航海にエスコートされて席に座った俺は、タイミング良く笑美から渡された水を一気飲みし、ウイッグを外そうとしたのを琥珀に止められた。


皆、俺の話を聞くのを待ち構えている。


「…ついさっき、バイト中に電話があって。俺宛だったから電話に出たら、紫苑ちゃんからだった」


そして、俺はゆっくりと先程の出来事を話し始めた。


あれ程騒がしかったリビングは静まり返り、皆が俺の話を一言も漏らさないようにと聞いている。
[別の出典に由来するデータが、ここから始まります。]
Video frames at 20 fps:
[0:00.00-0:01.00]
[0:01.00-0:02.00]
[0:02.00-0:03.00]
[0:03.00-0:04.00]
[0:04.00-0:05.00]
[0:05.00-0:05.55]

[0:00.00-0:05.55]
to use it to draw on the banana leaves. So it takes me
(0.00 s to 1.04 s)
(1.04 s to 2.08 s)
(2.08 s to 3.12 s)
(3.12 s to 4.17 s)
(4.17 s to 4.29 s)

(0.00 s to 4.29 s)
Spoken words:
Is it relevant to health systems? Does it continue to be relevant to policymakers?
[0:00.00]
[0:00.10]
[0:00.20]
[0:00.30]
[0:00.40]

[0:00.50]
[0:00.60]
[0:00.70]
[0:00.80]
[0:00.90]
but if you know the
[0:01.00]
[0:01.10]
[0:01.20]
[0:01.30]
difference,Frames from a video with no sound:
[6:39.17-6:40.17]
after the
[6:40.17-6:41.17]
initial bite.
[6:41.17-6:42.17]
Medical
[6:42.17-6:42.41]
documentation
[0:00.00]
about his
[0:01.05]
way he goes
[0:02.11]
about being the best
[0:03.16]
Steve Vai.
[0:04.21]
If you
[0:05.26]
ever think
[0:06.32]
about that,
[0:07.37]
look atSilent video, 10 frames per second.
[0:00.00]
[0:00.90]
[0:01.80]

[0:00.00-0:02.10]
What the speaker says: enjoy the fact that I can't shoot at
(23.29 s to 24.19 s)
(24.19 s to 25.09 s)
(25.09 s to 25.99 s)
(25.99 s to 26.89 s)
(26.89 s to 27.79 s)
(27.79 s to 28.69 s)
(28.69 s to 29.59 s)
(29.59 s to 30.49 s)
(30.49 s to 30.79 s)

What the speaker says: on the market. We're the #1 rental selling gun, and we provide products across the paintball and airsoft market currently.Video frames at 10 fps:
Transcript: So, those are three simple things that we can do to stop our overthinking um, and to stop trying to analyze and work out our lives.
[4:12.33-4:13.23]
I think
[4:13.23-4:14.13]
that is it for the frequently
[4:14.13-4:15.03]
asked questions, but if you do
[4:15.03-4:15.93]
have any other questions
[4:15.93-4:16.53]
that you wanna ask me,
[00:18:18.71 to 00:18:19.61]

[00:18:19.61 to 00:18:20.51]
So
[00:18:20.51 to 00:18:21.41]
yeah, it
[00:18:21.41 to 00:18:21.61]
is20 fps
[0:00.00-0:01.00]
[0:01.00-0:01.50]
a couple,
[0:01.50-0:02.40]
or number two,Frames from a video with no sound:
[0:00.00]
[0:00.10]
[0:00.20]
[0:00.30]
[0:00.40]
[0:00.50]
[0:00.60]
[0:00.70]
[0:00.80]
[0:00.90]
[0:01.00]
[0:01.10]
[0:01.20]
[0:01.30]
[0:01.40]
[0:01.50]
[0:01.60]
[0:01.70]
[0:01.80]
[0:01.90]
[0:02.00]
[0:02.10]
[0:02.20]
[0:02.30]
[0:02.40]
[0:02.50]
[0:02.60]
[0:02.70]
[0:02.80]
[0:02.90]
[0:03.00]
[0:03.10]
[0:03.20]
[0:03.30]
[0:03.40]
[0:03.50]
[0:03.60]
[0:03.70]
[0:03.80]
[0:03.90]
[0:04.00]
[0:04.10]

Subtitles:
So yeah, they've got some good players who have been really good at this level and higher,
「──それで、多分紫苑ちゃんは何処かに閉じ込められてるんだと思う」


重要な所をかいつまんで話し終えると、誰かが大きく息を吐いたのが聞こえた。


「なるほどな。…だが、何で今まであいつは俺達に助けを求めなかったんだ?あいつは俺達の電話番号を知ってるはずだろ。それなのに何でこいつのホストクラブに電話したんだ?」


腑に落ちない顔で、銀子ちゃんが口を開いた。


「さあ…。あと、何か紫苑ちゃん変なこと言ってて」


首を傾げた俺は、そういえば、と手を叩いた。


何だ?、と言いたげな顔の琥珀が目の端に映る。


「何か、自分は0114番で、0823番がなんちゃらとか、大叔母さんがなんちゃらとかって…でも声は紫苑ちゃんだった!それは確実絶対に間違いない」


俺が、声を張り上げて断言した瞬間。